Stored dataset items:

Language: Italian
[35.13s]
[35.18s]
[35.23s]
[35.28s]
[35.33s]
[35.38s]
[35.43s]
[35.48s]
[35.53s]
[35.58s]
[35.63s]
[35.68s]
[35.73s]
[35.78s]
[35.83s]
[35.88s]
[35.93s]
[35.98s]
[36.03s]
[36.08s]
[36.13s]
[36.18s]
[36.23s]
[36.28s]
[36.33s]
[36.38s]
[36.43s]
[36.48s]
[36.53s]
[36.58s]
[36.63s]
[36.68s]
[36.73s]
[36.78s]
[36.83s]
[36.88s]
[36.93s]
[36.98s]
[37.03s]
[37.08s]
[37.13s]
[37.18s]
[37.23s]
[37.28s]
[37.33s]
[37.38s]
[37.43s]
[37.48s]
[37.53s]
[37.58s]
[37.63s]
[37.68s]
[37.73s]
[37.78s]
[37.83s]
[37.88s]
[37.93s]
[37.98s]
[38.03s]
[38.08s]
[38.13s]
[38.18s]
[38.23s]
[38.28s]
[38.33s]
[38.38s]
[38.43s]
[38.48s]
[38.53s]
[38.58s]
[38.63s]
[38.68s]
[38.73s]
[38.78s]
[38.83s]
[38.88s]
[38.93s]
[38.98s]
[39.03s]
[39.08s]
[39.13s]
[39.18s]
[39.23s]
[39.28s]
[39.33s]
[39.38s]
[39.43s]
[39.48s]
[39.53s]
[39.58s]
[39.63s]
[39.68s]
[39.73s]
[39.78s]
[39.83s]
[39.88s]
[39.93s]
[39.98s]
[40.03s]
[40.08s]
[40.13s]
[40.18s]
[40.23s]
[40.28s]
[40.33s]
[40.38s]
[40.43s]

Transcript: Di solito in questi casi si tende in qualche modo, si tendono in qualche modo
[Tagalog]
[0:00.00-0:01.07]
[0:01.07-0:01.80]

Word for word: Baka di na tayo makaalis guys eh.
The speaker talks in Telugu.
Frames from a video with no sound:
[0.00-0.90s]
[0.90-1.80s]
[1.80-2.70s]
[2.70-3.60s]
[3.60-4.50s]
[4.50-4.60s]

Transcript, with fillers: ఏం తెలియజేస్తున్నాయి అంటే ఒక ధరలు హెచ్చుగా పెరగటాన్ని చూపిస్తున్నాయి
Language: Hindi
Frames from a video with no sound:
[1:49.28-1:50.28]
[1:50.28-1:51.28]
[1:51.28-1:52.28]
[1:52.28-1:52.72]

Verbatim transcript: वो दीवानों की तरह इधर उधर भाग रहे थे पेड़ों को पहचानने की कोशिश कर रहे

### Directions for this task
Make an exact copy of every record listed above.

### Exercise answer
Language: Italian
[35.13s]
[35.18s]
[35.23s]
[35.28s]
[35.33s]
[35.38s]
[35.43s]
[35.48s]
[35.53s]
[35.58s]
[35.63s]
[35.68s]
[35.73s]
[35.78s]
[35.83s]
[35.88s]
[35.93s]
[35.98s]
[36.03s]
[36.08s]
[36.13s]
[36.18s]
[36.23s]
[36.28s]
[36.33s]
[36.38s]
[36.43s]
[36.48s]
[36.53s]
[36.58s]
[36.63s]
[36.68s]
[36.73s]
[36.78s]
[36.83s]
[36.88s]
[36.93s]
[36.98s]
[37.03s]
[37.08s]
[37.13s]
[37.18s]
[37.23s]
[37.28s]
[37.33s]
[37.38s]
[37.43s]
[37.48s]
[37.53s]
[37.58s]
[37.63s]
[37.68s]
[37.73s]
[37.78s]
[37.83s]
[37.88s]
[37.93s]
[37.98s]
[38.03s]
[38.08s]
[38.13s]
[38.18s]
[38.23s]
[38.28s]
[38.33s]
[38.38s]
[38.43s]
[38.48s]
[38.53s]
[38.58s]
[38.63s]
[38.68s]
[38.73s]
[38.78s]
[38.83s]
[38.88s]
[38.93s]
[38.98s]
[39.03s]
[39.08s]
[39.13s]
[39.18s]
[39.23s]
[39.28s]
[39.33s]
[39.38s]
[39.43s]
[39.48s]
[39.53s]
[39.58s]
[39.63s]
[39.68s]
[39.73s]
[39.78s]
[39.83s]
[39.88s]
[39.93s]
[39.98s]
[40.03s]
[40.08s]
[40.13s]
[40.18s]
[40.23s]
[40.28s]
[40.33s]
[40.38s]
[40.43s]

Transcript: Di solito in questi casi si tende in qualche modo, si tendono in qualche modo
[Tagalog]
[0:00.00-0:01.07]
[0:01.07-0:01.80]

Word for word: Baka di na tayo makaalis guys eh.
The speaker talks in Telugu.
Frames from a video with no sound:
[0.00-0.90s]
[0.90-1.80s]
[1.80-2.70s]
[2.70-3.60s]
[3.60-4.50s]
[4.50-4.60s]

Transcript, with fillers: ఏం తెలియజేస్తున్నాయి అంటే ఒక ధరలు హెచ్చుగా పెరగటాన్ని చూపిస్తున్నాయి
Language: Hindi
Frames from a video with no sound:
[1:49.28-1:50.28]
[1:50.28-1:51.28]
[1:51.28-1:52.28]
[1:52.28-1:52.72]

Verbatim transcript: वो दीवानों की तरह इधर उधर भाग रहे थे पेड़ों को पहचानने की कोशिश कर रहे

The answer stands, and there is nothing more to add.